Exercise Timing To Improve Posterior Chain Strength

An effective approach to fast strength gains is to train the Lower Body twice within a training week. 

A typical training split can be:

Monday: Upper Body 1

Tuesday: Lower Body 1

Wednesday: Off

Thursday: Upper Body 2

Friday: Lower Body 2

Saturday: Off

Sunday: Off

The Tuesday Lower Body 1 session will focus on Squat variations. On the other end, the Friday Lower Body 2 session will emphasize the Posterior Chain with the Deadlift.

Even though each day has a specific dominance (Quad or Hip) with the Primary exercises, the Posterior Chain can still be trained twice; the key is in exercise selection and timing. 

Here is an example of both Lower Body sessions for this microcycle:

Lower Body 1

A Squat 6,6,4,4,2,2 40X0 240

B BB Hack Squat 5 x 6-8 4010 180

C1 DB Step-Up 3 x 8-10 1010 60

C2 BB Standing Goodmorning 3 x 8-10 3010 60

Lower Body 2

A Deadlift 6,6,4,4,2,2 41X0 240

B1 BB Lunge 3 x 6-8 2010 60

B2 Kneeling Leg Curl 3 x 4-6 4010 60

C1 Standing Calf Raise 3 x 8-10 2111 60

C2 Hanging Garhammer Raise 3 x 3 x 15-20 2010 60

It’s important to understand that the Deadlift works the Posterior Chain as a whole and that the co-activation of the entire structure is quite draining to the body. In order to optimize the recovery process, a good strategy is to train the Deadlift on the Friday to allow for 2 full days of recovery following the session.

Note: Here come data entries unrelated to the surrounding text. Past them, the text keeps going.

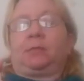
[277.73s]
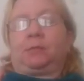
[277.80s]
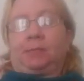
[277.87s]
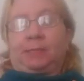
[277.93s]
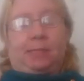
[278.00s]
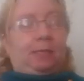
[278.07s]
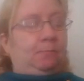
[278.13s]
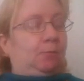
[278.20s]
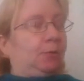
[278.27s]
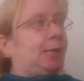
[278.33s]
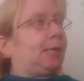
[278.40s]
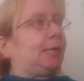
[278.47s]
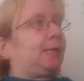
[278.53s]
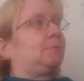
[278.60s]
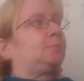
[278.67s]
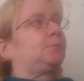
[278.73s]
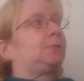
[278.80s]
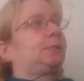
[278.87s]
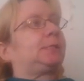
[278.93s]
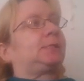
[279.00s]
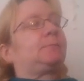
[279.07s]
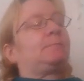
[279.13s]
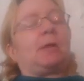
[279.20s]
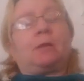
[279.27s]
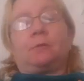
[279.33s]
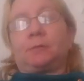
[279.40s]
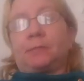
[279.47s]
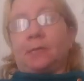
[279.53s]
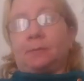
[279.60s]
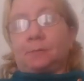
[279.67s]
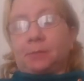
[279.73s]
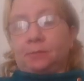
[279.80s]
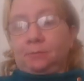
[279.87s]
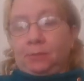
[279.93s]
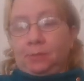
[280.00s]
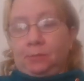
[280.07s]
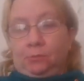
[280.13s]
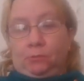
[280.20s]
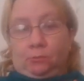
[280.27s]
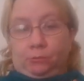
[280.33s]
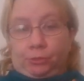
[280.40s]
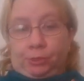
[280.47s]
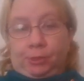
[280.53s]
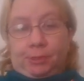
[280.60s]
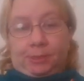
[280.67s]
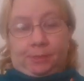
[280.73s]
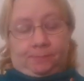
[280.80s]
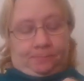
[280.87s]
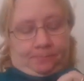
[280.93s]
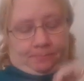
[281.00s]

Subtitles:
Let's take one out. It smells absolutely gorgeous.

In an isolated structure, the spinal erectors are very slow-twitch. The slow twitch muscles tend to recuperate faster than their fast-twitch counterparts. For this reason, to perform a more isolated hip extension exercise (BB Standing Goodmorning) at the end of the Tuesday session, where the intensity is lower, will improve Posterior Chain strength at a faster rate without compromising recuperation for the following Deadlift workout.

Finding ways to increase exposure to training without impeding the recovery process is always the best option for long-term strength training success.